■ ACTION ITEM ■
Exact copy, pictures excluded: reproduce every record below.

■ EXERCISE INPUT ■
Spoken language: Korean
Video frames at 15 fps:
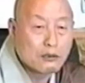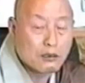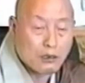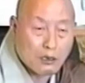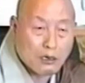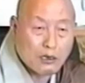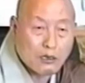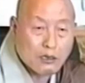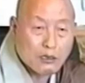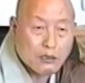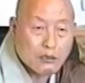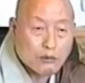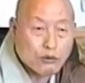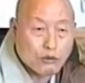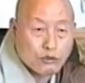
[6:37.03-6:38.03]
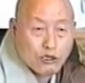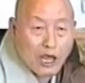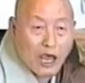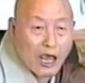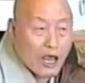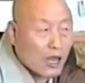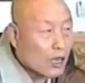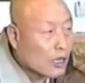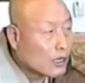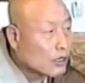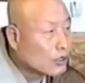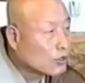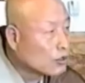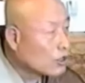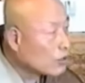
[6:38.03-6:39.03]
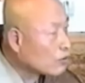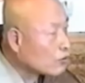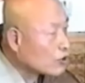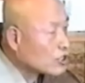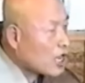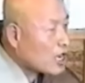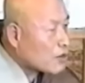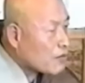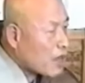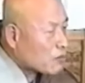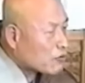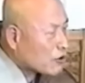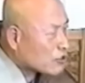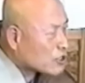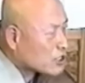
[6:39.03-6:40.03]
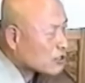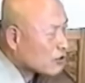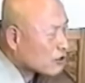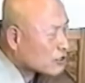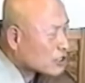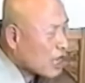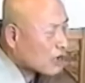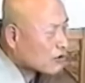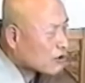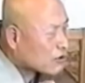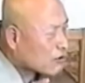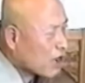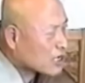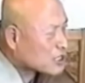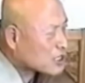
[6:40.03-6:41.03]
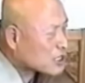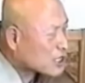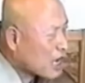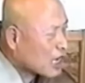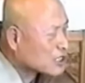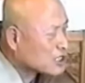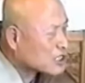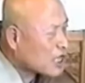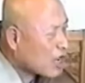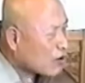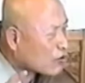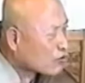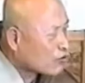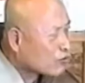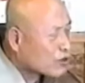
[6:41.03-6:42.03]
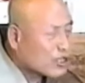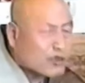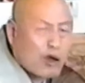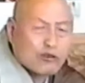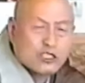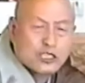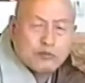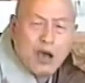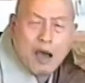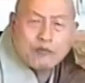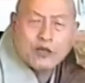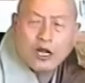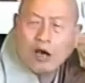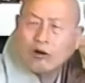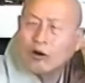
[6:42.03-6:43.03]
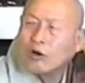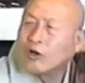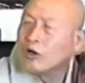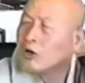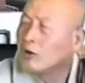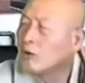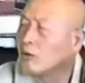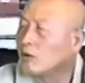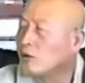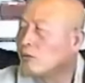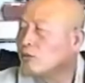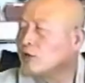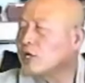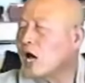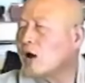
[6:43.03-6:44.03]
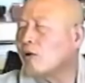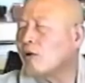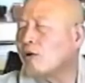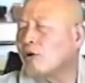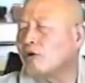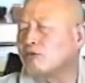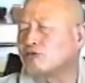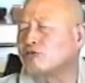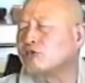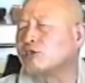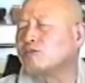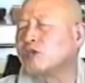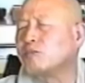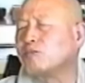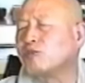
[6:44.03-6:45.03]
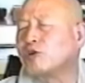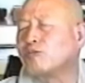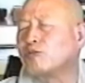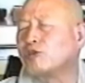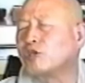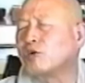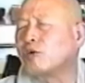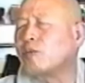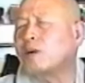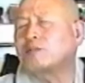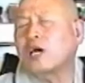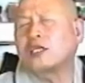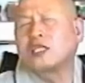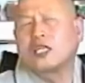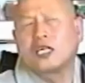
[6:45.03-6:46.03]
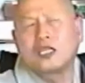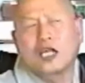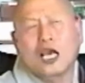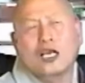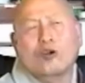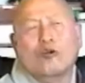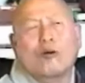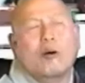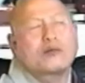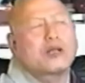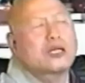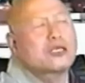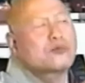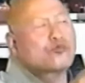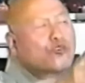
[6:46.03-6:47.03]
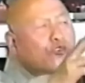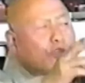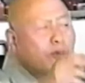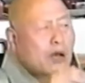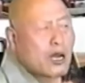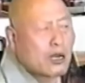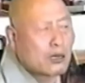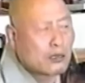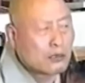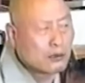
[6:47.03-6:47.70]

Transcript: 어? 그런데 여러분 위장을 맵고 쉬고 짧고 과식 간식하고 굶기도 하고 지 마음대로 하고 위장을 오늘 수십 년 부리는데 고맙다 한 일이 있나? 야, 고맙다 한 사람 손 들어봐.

■ RESPONSE TO THE EXERCISE ■
Spoken language: Korean
Video frames at 15 fps:
[6:37.03-6:38.03]
[6:38.03-6:39.03]
[6:39.03-6:40.03]
[6:40.03-6:41.03]
[6:41.03-6:42.03]
[6:42.03-6:43.03]
[6:43.03-6:44.03]
[6:44.03-6:45.03]
[6:45.03-6:46.03]
[6:46.03-6:47.03]
[6:47.03-6:47.70]

Transcript: 어? 그런데 여러분 위장을 맵고 쉬고 짧고 과식 간식하고 굶기도 하고 지 마음대로 하고 위장을 오늘 수십 년 부리는데 고맙다 한 일이 있나? 야, 고맙다 한 사람 손 들어봐.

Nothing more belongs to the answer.